Morgan takes his hand, squeezing it tightly. Reid closes his eyes, forces himself to focus on his breathing, counting it in, counting it out, grounding himself with Morgan’s hand. By the time the nurse has reached them, the beeping has almost returned to normal and she leaves again with a short nod. He’s no stranger to panic attacks, but by now he thought he’d gotten better at keeping them confined to the four walls of his apartment or the flimsy structure of a toilet cubicle. He feels hollow, vulnerable. But when Morgan squeezes his hand, Reid has to meet his eyes. He doesn’t look terrified or patronizing or angry, all the reactions that Reid had feared. He’s calm, still, a flicker of concern in his furrowed brow.

“Look, Reid,” he says, after the heart-beat monitor has returned back to a calm pulse. “I’m not gonna tell you it’s gonna be okay. Cus, for one thing, I don’t know enough about medicine to tell you that it is.” Reid notices that Morgan is still holding his hand; he thinks if Morgan lets go now he’ll disappear, never to be seen again. “But you’re not alone.” _There it is._ The patronizing sentiment makes Reid snatch his hand away instantly. Morgan snatches his hands to his sides like he’s been burnt.

“But some things we all have to face alone, Morgan.” He thinks of every time he’s been alone with an UnSub, every time he’s had to talk someone down with a gun pointed at his head. “It’s not _your_ mind that’s going to decay; it’s not _you_ that’s going to end up in a sanitarium for the rest of his life because he’s too deluded to look after himself-.” His voice cracks on the last word; he can’t even look at Morgan.

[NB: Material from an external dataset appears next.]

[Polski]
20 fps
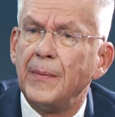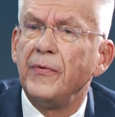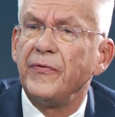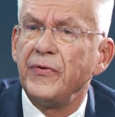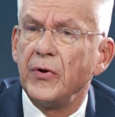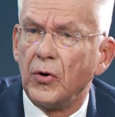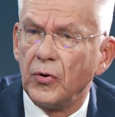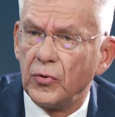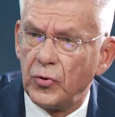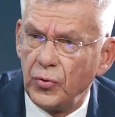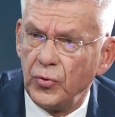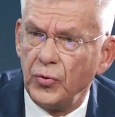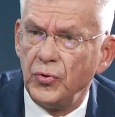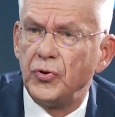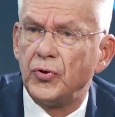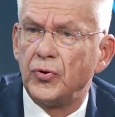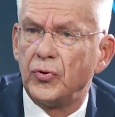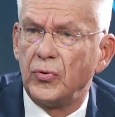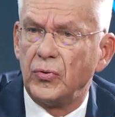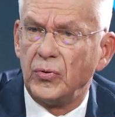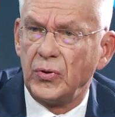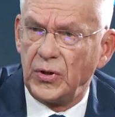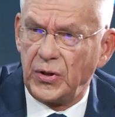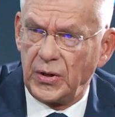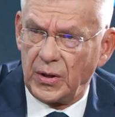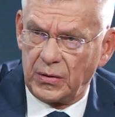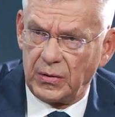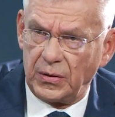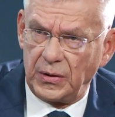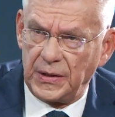Ja mówię o Grójcu i
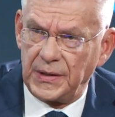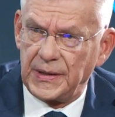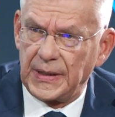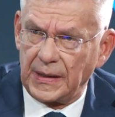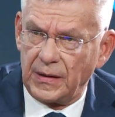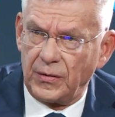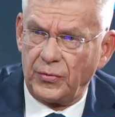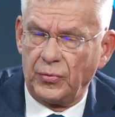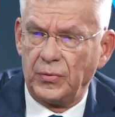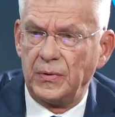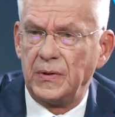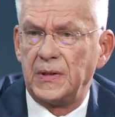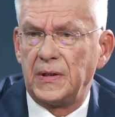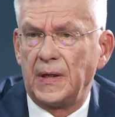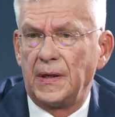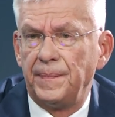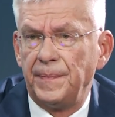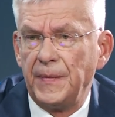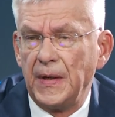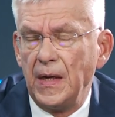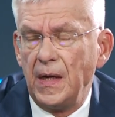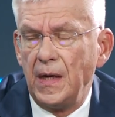mhm. okolicach Grójca.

“Is that what this is all about?” Morgan asks, cutting Reid off at the pass as the nurse squints at them sternly. “Your mom?” Now more than ever, Reid wants to rip out his IVs and never have this conversation. He holds Morgan’s gaze, hoping he’s projecting petulance rather than the abject terror about speaking his deepest fear aloud.

“We both know the genetic risks,” is all Reid can manage, his voice a choked whisper. Morgan places his hand on the sheet next to Reid, so close their fingers almost touch.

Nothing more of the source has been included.